#### REQUIREMENT
Retype only the lines running from the beginning of the entries below to the line with "[1:21.30-1:22.30]", both included. Do not include pictures.

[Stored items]
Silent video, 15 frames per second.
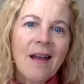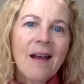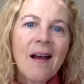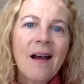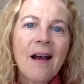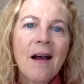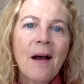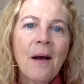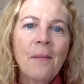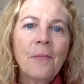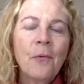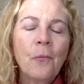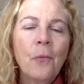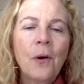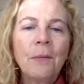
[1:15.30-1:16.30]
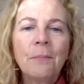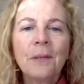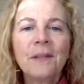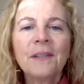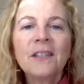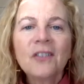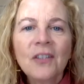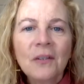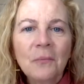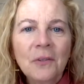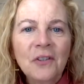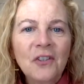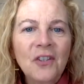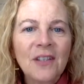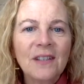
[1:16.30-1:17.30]
What position
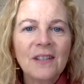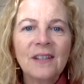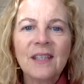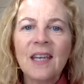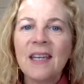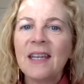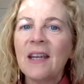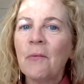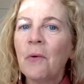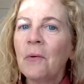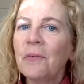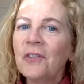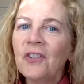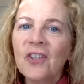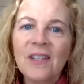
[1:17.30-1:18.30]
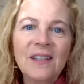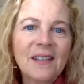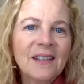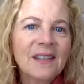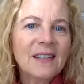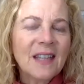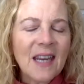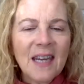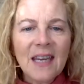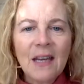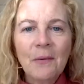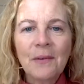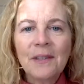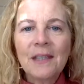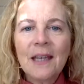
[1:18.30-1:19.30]
was Jesus taking? What was Jesus
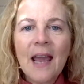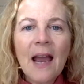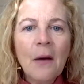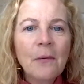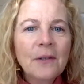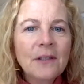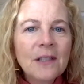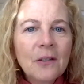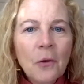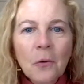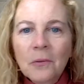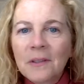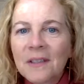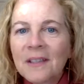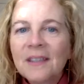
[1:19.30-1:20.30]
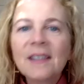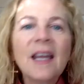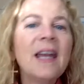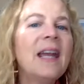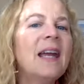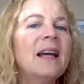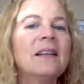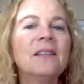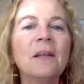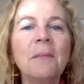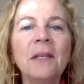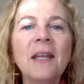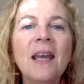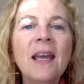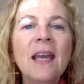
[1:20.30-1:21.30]
saying? How was he holding his hands? I
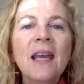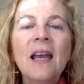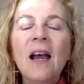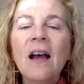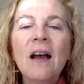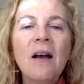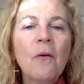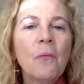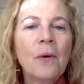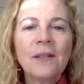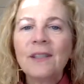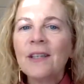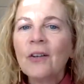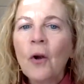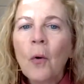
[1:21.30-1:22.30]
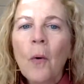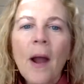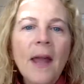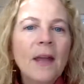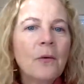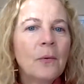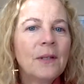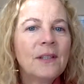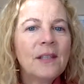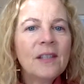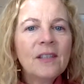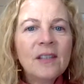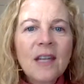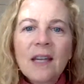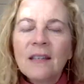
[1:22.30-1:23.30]
mean, was it quiet? Was he
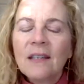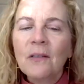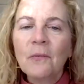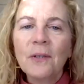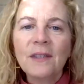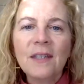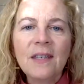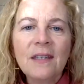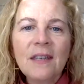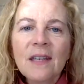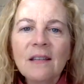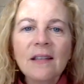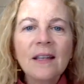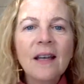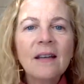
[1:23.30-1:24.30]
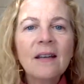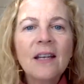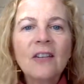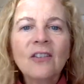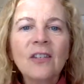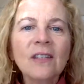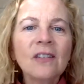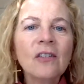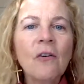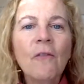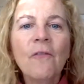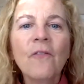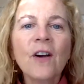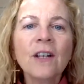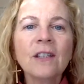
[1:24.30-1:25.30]
standing? Was he kneeling? And it's just so
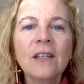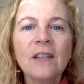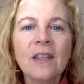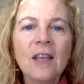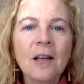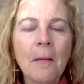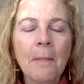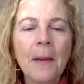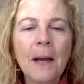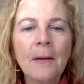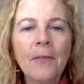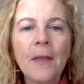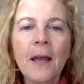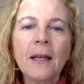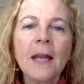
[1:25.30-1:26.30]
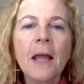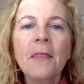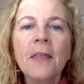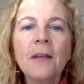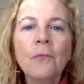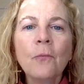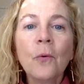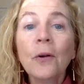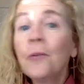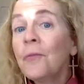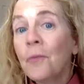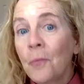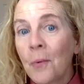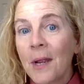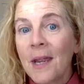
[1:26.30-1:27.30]
fun to think about that. And then what are
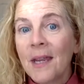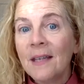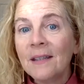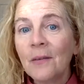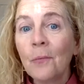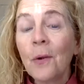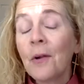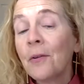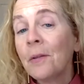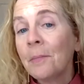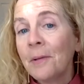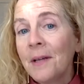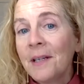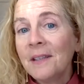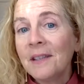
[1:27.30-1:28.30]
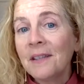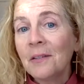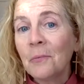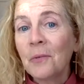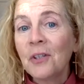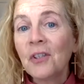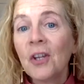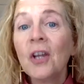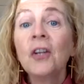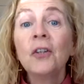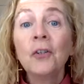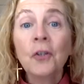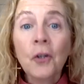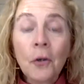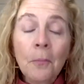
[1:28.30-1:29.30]
the ways and where are the places in which
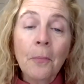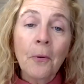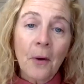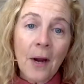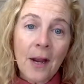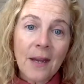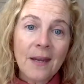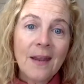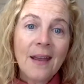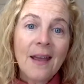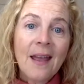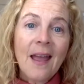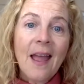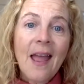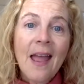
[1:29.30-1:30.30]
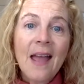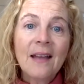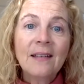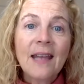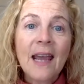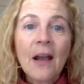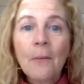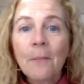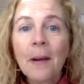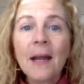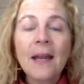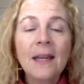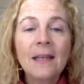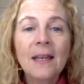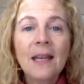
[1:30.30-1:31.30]
you pray? And how
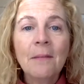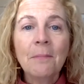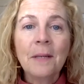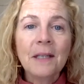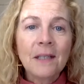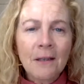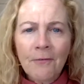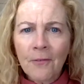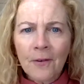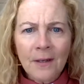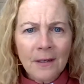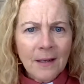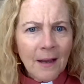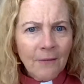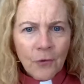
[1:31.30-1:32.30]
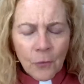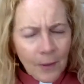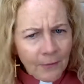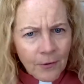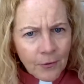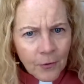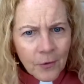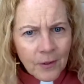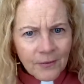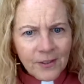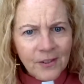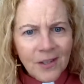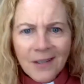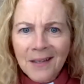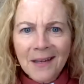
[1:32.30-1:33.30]
might it be different? And have you ever thought of
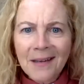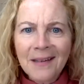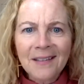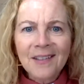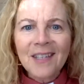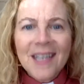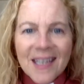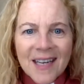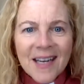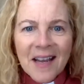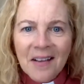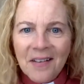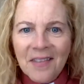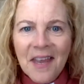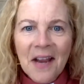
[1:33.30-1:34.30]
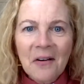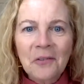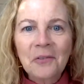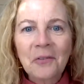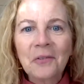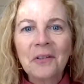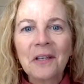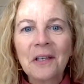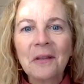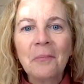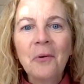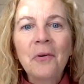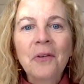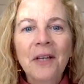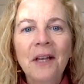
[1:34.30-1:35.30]
sneaking out of the house early in the
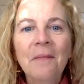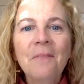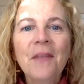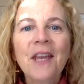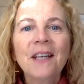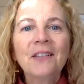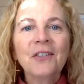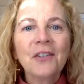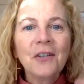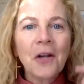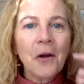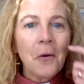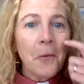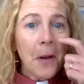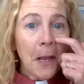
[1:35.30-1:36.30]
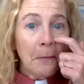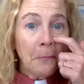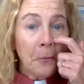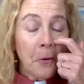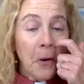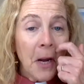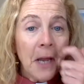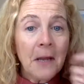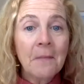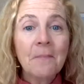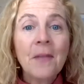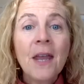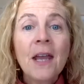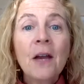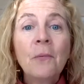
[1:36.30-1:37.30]
morning to go and pray?
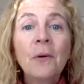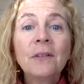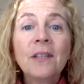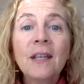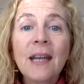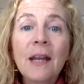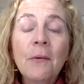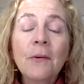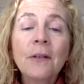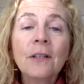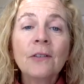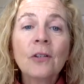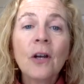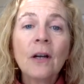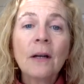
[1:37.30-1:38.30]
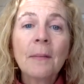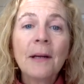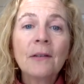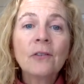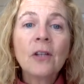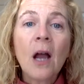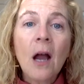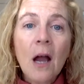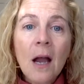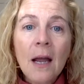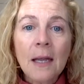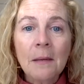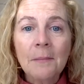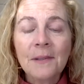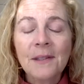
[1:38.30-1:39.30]
Well, today we're going to talk about
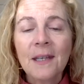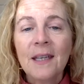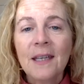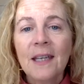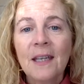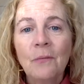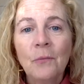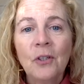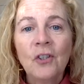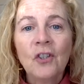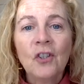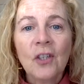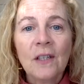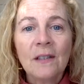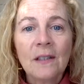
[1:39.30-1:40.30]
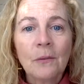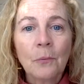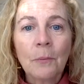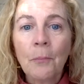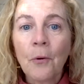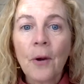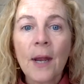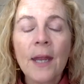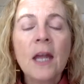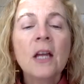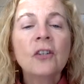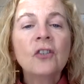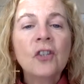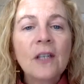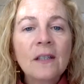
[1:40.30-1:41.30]
times in which Jesus would pray.
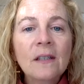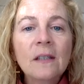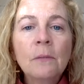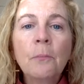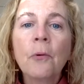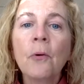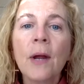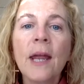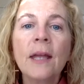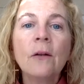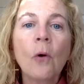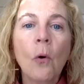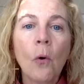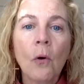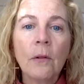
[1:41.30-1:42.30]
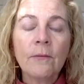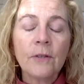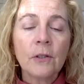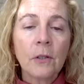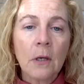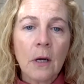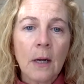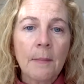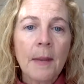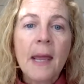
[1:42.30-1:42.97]
Jesus prayed all of the time.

#### PROBLEM SOLUTION
Silent video, 15 frames per second.
[1:15.30-1:16.30]
[1:16.30-1:17.30]
What position
[1:17.30-1:18.30]
[1:18.30-1:19.30]
was Jesus taking? What was Jesus
[1:19.30-1:20.30]
[1:20.30-1:21.30]
saying? How was he holding his hands? I
[1:21.30-1:22.30]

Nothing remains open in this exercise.